We were as heart-warmed as anyone by this morning’s story in the Post about Rocco, the beagle who was returned to a Queens family after being reported missing five years ago. Last week Rocco turned up in Georgia, of all places. The shelter where he was dropped off identified him by the microchip implanted in his skin, and now he’s back in the arms of 11-year-old Natalie Villacis, the adorable Queens girl who had never stopped loving him. “Every night I would wish, ‘Please Rocco, come home,’” she told the Post, and now that wish has come true.” We admit it, we teared. But then we got to a passage that made our veins run cold.
Embracing Rocco, Natalie asked her mother, “Where do you think he has been all this time?”
“I don’t know,” her mother told her. “But if he could tell us, I’m sure he has more than enough material for a novel.”
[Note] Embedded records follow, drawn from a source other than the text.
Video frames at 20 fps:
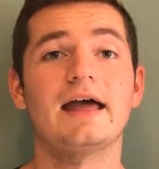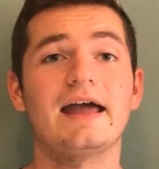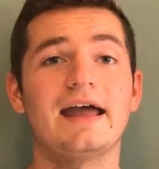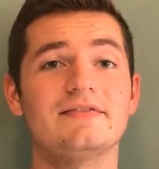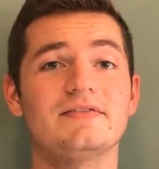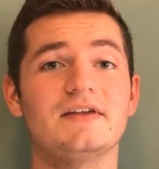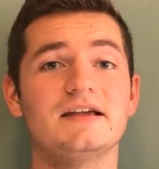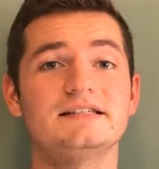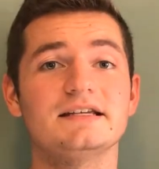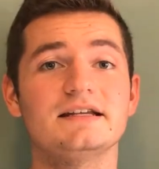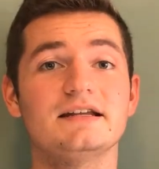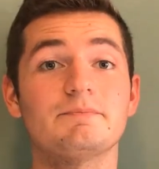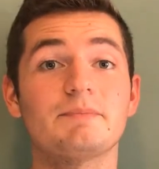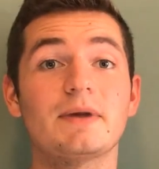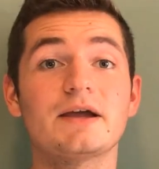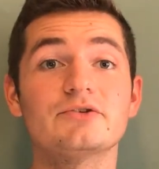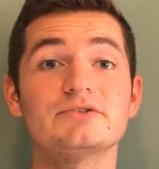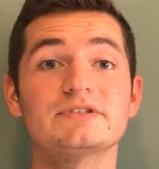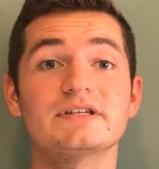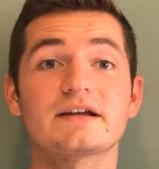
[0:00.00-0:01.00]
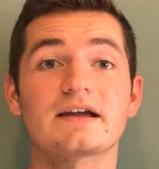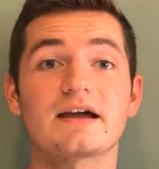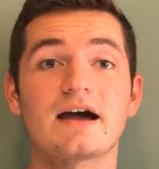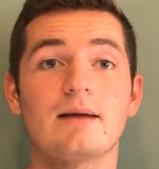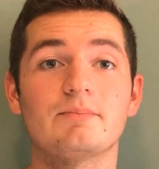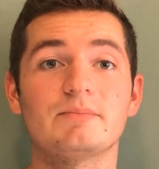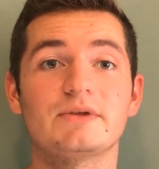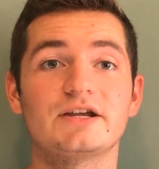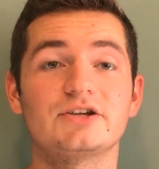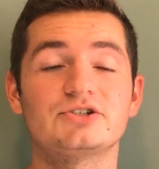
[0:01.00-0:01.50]
And they did it by using a
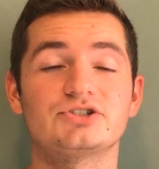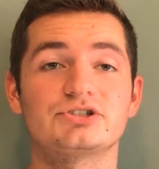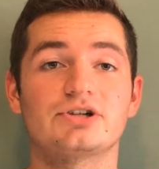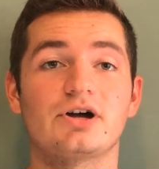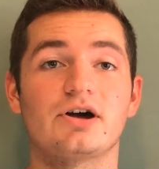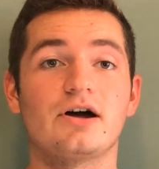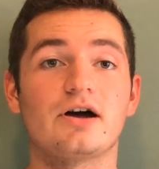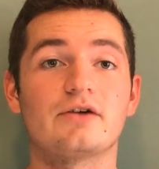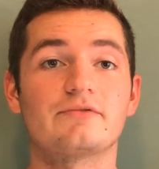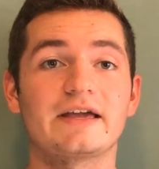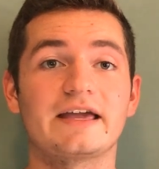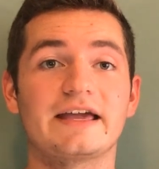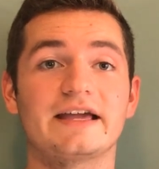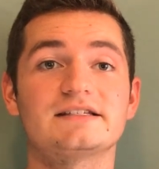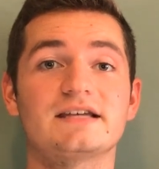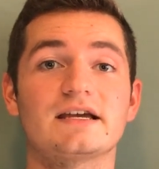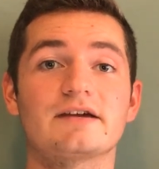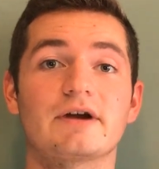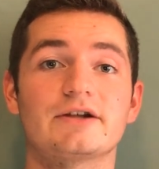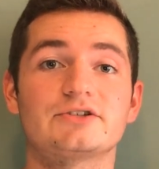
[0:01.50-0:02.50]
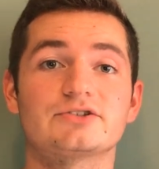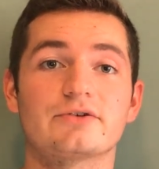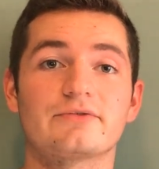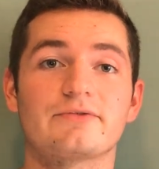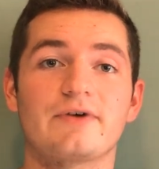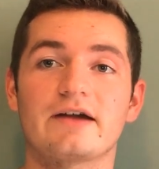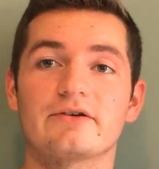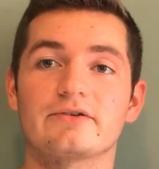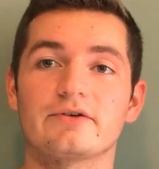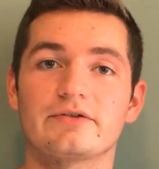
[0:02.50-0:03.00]
combination of
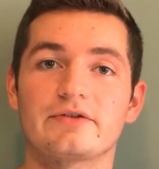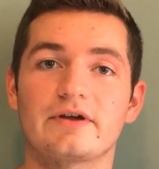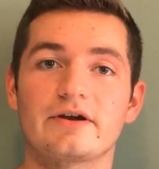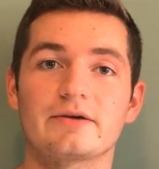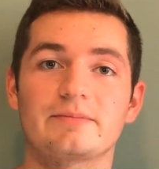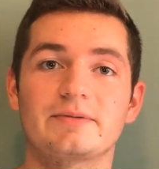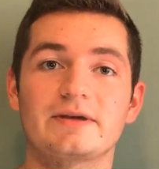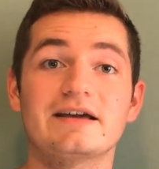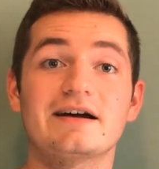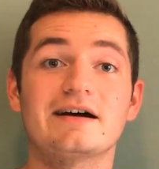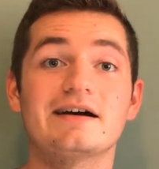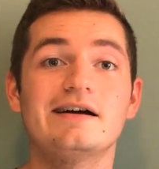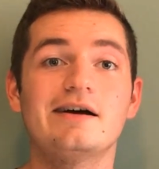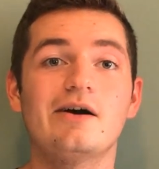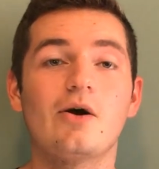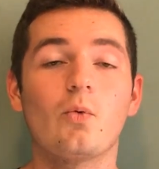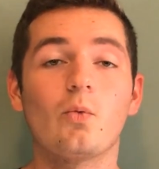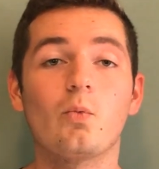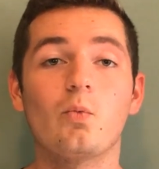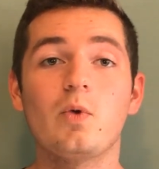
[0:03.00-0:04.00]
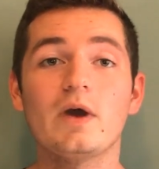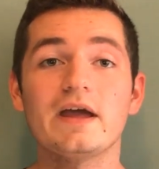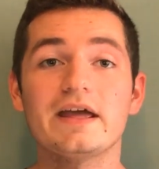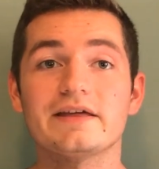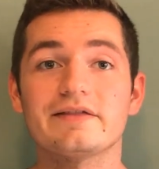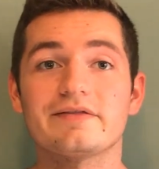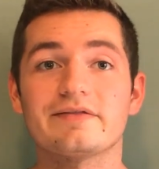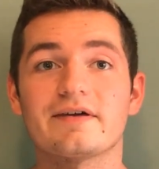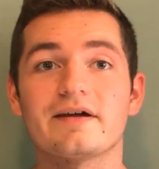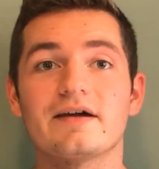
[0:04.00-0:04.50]
antiretroviral therapy
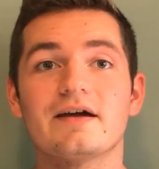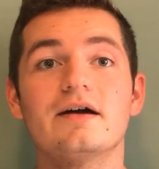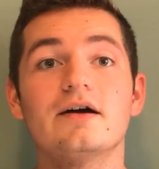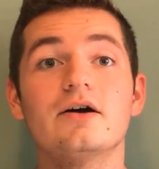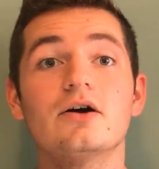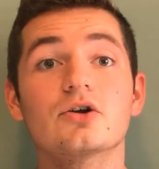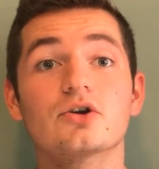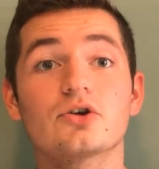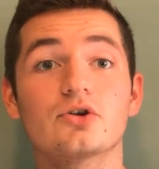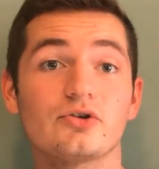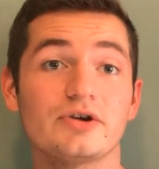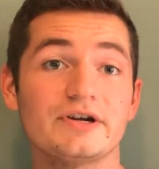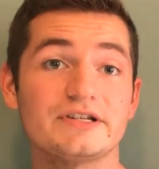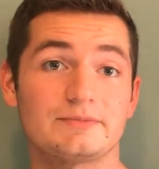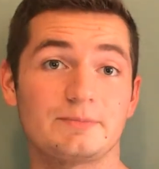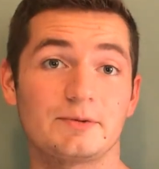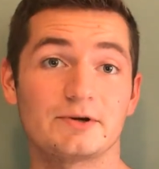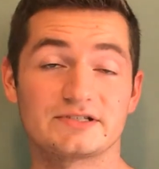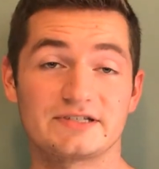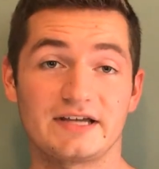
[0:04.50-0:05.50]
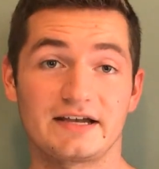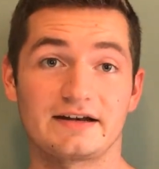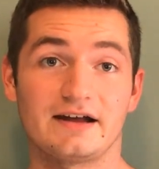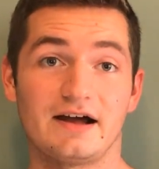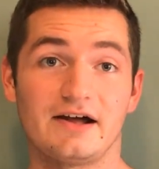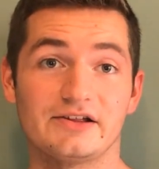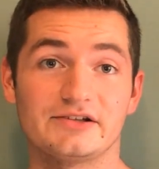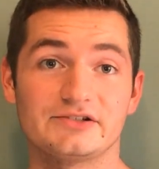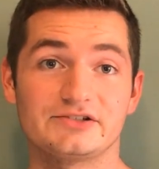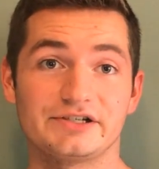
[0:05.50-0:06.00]
with CRISPR
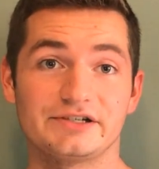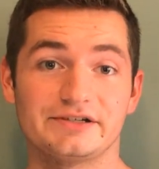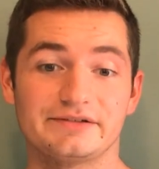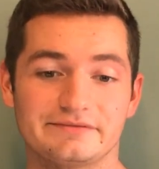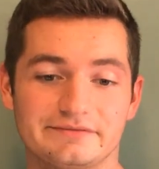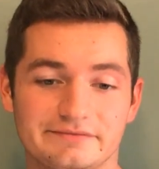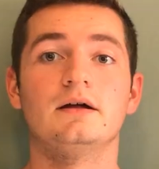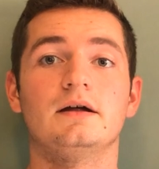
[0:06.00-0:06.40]
technology.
Oh no. Oh please no. Please publishing industry: We know what you’re thinking. You’re so easy these days — something succeeds and you just want to make it over and over again. Rocco’s Journey: The Extraordinary Story of an Extraordinary Beagle, or some such. Red jacket. Rocco’s head cocked just so. Christmas release. Appearance of quotable little girl on Oprah leads to massive hardcover sales leads to issuing of an illustrated version leads to a major motion picture, a Homeward Bound for the new, microchip-implanted generation. Abigail Breslin stars, or maybe she’s too old? Oh God, make it stop. This is totally going to happen, isn’t it?